Author : Daniel H. Levine
Publisher :
Page : 0 pages
File Size : 30,95 MB
Release : 2012
Category : Latin America
ISBN : 9781588268525
Long assumed to be an unchanging and unquestioned bulwark of established power and privilege, religion in Latin America has diversified and flourished, while taking on new social and political roles in more open societies. How did this change occur? Why did churches in the region embrace new ideas about rights, sponsor social movements, and become advocates for democracy? Are further changes on the horizon? Daniel Levine explores these issues, uniquely situating the Latin American experience in a rich theoretical and comparative context.
Author : Ken Serbin
Publisher :
Page : 42 pages
File Size : 18,56 MB
Release : 1999
Category : Brazil
ISBN :
Author : Eric Patterson
Publisher : Routledge
Page : 198 pages
File Size : 10,15 MB
Release : 2013-10-11
Category : Political Science
ISBN : 1135412847
The purpose of this study is to focus on the intersection of religion and politics. Do different religions result in different politics? More specifically, are there significant contrasts between the political attitudes and behavior of Catholics and Protestants in Latin America?
Author : Paul Freston
Publisher : Oxford University Press
Page : 281 pages
File Size : 14,64 MB
Release : 2008-04-11
Category : Religion
ISBN : 0199721246
In Latin America, evangelical Protestantism poses an increasing challenge to Catholicism's long-established religious hegemony. At the same time, the region is among the most generally democratic outside the West, despite often being labeled as 'underdeveloped.' Scholars disagree whether Latin American Protestantism, as a fast-growing and predominantly lower-class phenomenon, will encourage a political culture that is repressive and authoritarian, or if it will have democratizing effects. Drawing from a range of sources, Evangelical Christianity and Democracy in Latin America provides case studies of five countries: Brazil, Peru, Mexico, Guatemala, and Nicaragua.

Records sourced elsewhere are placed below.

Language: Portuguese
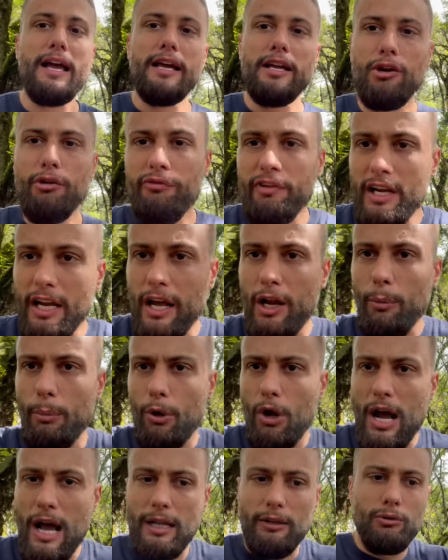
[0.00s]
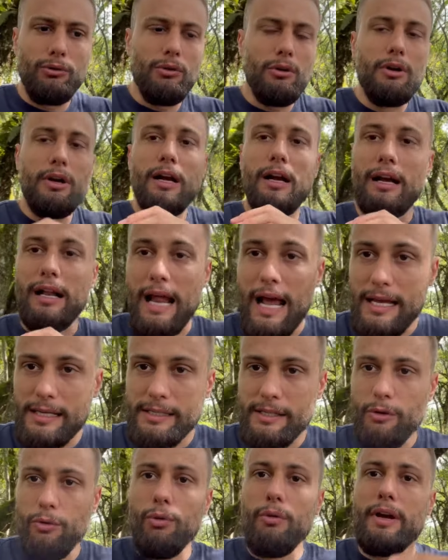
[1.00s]
E o veneno para o rato
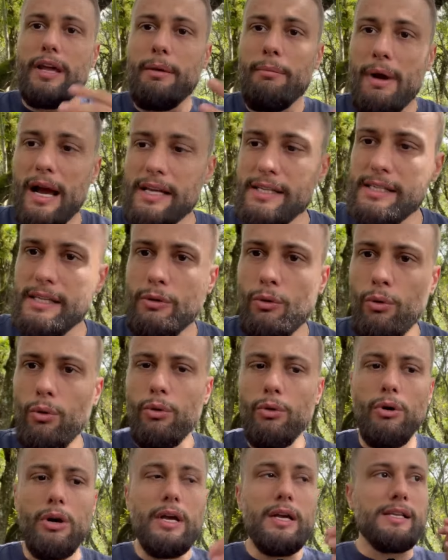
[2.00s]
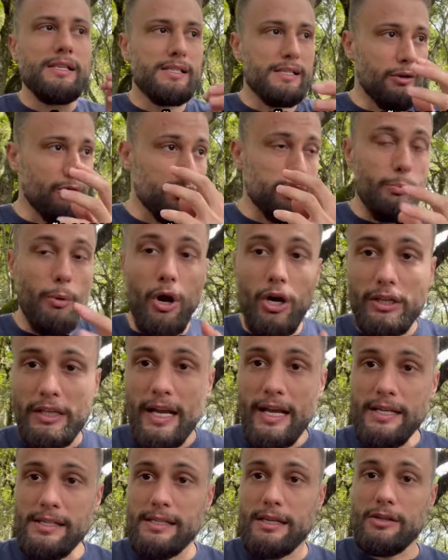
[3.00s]
clássico e mais seguro são são os
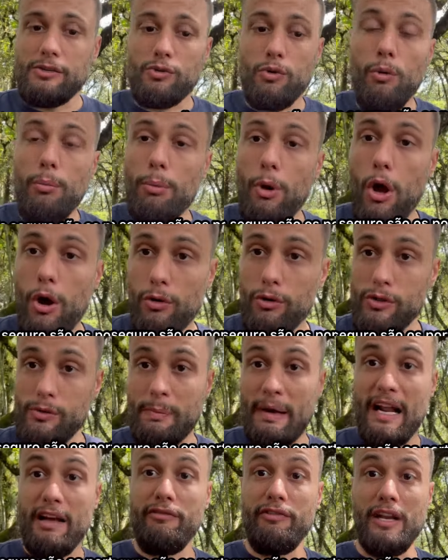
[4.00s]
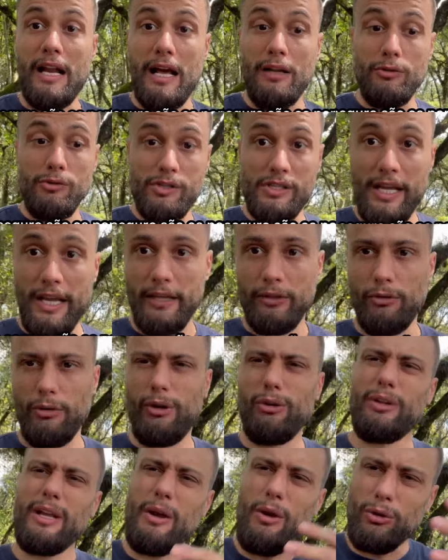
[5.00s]
porta-iscas com blocos parafinados dentro. Eu
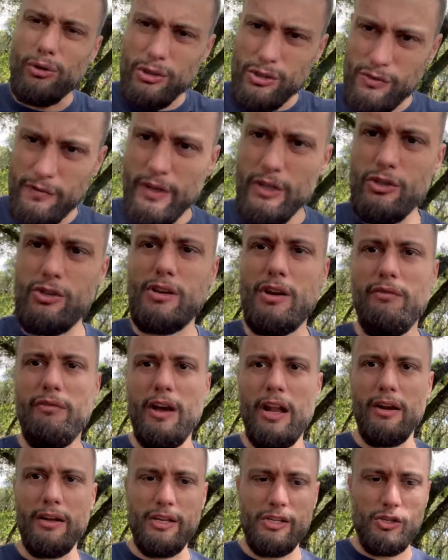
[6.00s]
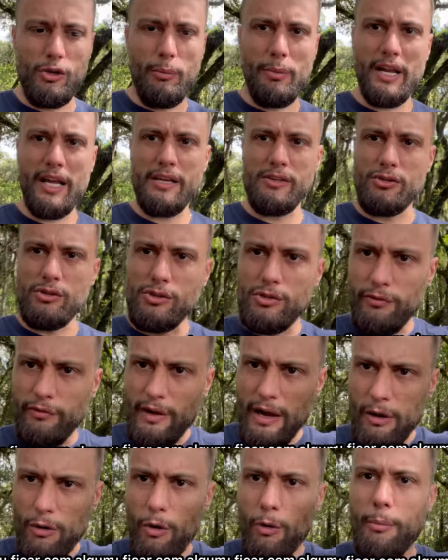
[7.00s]
tenho outros vídeos que eu falo aqui sobre isso, se tu
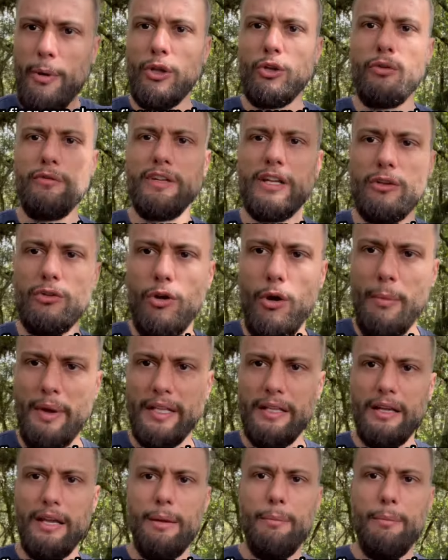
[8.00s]
ficar com alguma dúvida tu comenta aqui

The contributors, mainly scholars based in Latin America, bring first hand-knowledge to their chapters. The result is a groundbreaking work that explores the relationship between Latin American evangelicalism and politics, its influences, manifestations, and prospects for the future. Evangelical Christianity and Democracy in Latin America is one of four volumes in the series Evangelical Christianity and Democracy in the Global South, which seeks to answer the question: What happens when a revivalist religion based on scriptural orthodoxy participates in the volatile politics of the Third World? At a time when the global-political impact of another revivalist and scriptural religion - Islam - fuels vexed debate among analysts the world over, these volumes offer an unusual comparative perspective on a critical issue: the often combustible interaction of resurgent religion and the developing world's unstable politics.
Author : Scott Mainwaring
Publisher : Stanford University Press
Page : 428 pages
File Size : 34,76 MB
Release : 2003
Category : Political Science
ISBN : 9780804745987
Christian Democracy swept across parts of Latin America, gaining influence in Venezuela in the 1940s, Chile in the 1950s, El Salvador and Guatemala in the 1960s, and Costa Rica and Mexico in the 1980s. This book offers an overview of Christian Democracy in the region underscoring its remarkable diversityand examines the Christian Democratic organizations of Chile and Mexico, which are still major parties today. The concluding section analyzes the demise of formerly significant Christian Democratic parties in El Salvador, Guatemala, Peru, and Venezuela. Christian Democracy in Latin America provides the definitive stufy of the nature, rise, and decline of Christian Democracy in Latin America. The book enriches the broader theoretical literature on political parties by highlighting the distinctive strategic dilemmas parties face, and the distinctive objectives they pursue, in contexts of fragile democracy or of authoritarian regimes.